Dio c’è, crescono le religioni
“Dio non è morto” – ha scritto il Wall Street Journal presentando in anteprima l’ultimo libro di Rodney Stark: “Ci crediate o no, il mondo è più religioso che mai!” (Lindau Editore).
Si è spesso sostenuto che le religioni stanno perdendo fedeli e che la crisi morale, oltre che economica, comporterebbe una riduzione della fede. E invece il mondo moderno sembra più che mai alla ricerca di spiritualità.
Rodney Stark, sociologo delle religioni, docente di Scienze Sociali alla Baylor University in Texas, ha analizzato i risultati di un sondaggio senza precedenti – più di un milione di persone in 163 nazioni – per tratteggiare un quadro realistico con numeri precisi.
È interessante osservare che si tratta di risultati del tutto opposti a quelli comunemente percepiti. Nel mondo si sta verificando una corsa al sacro ed una crescita esponenziale di fedeli, soprattutto tra i Millennials!
I rilevamenti effettuati su oltre un milione di persone, in 163 Paesi, mostrano che:
- l’81% dichiara di professare una fede religiosa organizzata e molti dei restanti affermano di assistere a funzioni religiose o di partecipare ad altre attività religiose;
- il 74% dice che la religione è una parte importante della propria esistenza quotidiana;
- il 50% riferisce di essersi recato in un luogo di culto o di aver assistito a una celebrazione religiosa negli ultimi sette giorni;
- il 56% crede che «Dio è direttamente coinvolto in ciò che accade nel mondo»;
- il 5% si professa ateo in pochissimi Paesi, e solo in Vietnam, Cina e Corea del Sud gli atei superano il 20%.

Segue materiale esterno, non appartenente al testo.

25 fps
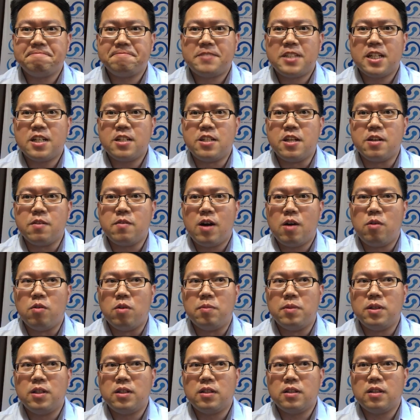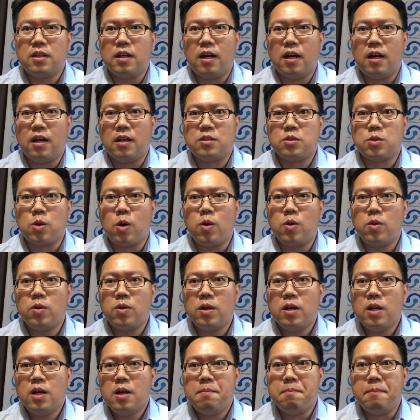这个情况我们呃
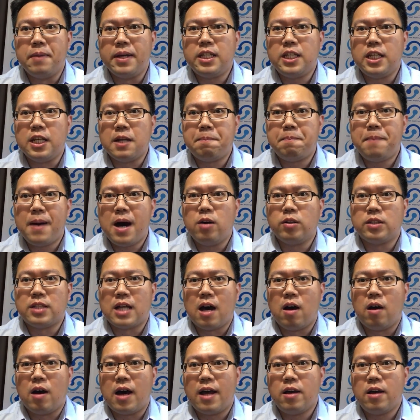从媒体的报道，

Rispetto ad alcuni anni fa, le statistiche relative alla religiosità sono molto più affidabili, in quanto basate su un sondaggio a livello mondiale effettuato dalla Gallup Organization.

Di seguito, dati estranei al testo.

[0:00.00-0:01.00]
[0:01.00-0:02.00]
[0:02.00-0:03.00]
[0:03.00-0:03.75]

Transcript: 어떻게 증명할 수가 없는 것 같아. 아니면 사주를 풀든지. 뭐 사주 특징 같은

Nel 2005 la Gallup ha iniziato a condurre rilevamenti annuali a livello nazionale in 119 Paesi; attualmente i Paesi coinvolti sono 163, per un totale del 97% circa della popolazione mondiale.
In ogni Paese viene selezionato un campione di mille, o più, persone da intervistare e vengono assegnati diversi «pesi». I dati riflettono la popolazione in termini di sesso, età, istruzione, condizione economica e numero di componenti del nucleo familiare. Le statistiche riportate nel libro di Stark sono basate sull’unione dei campioni di diversi anni, aumentando così la precisione dei risultati.
Ad oggi, sono circa un milione le persone intervistate. Tuttavia, per alcune religioni (tra cui lo shintoismo, il zoroastrismo, il taoismo e il confucianesimo) risulta ancora difficile stilare statistiche affidabili a causa della esiguità dei dati disponibili. Per cui si è reso necessario inserire queste religioni (ed altre minori) in una categoria residuale, denominata «altri».
Una difficoltà deriva dal fatto che il governo cinese non consente alla Gallup, né a qualsiasi altra agenzia straniera specializzata in sondaggi, di porre domande relative all’appartenenza religiosa. Di conseguenza, per la Cina le statistiche sono basate su un campione nazionale di 7.021 persone intervistate nel 2007 dalla Horizon Ltd., la più grande agenzia cinese di sondaggi. I dati sono poi stati acquistati dall’Istituto di studi religiosi della Baylor University (di cui Stark è co-direttore) grazie a un finanziamento della John Templeton Foundation.
Pur considerando questi difetti del sondaggio, si può ragionevolmente affermare che a livello mondiale 2,2 miliardi di individui (33%) dichiarano di essere cristiani, mentre i musulmani ammontano a 1,5 miliardi (22%). Gli indù sono il terzo gruppo religioso con un miliardo di fedeli (16%), seguiti dai buddhisti con 500 milioni (8%). Gli ebrei sono 13 milioni (meno dello 0,2%), mentre le altre fedi contano 127 milioni di aderenti (2%). I secolarizzati ammontano a 1,3 miliardi (19%).
Ovviamente, alcuni di coloro che si dichiarano religiosi sono non praticanti. Per esempio, ci sono europei ‘cristiani’ che non hanno mai messo piede in una chiesa e molti altri che ci sono stati soltanto una volta: quando, da bambini, sono stati battezzati; altri si dichiarano musulmani, ma non sono mai entrati in una moschea. Ma risulta evidente che il fatto di non essere praticanti non equivale necessariamente ad un atteggiamento di non-religiosità.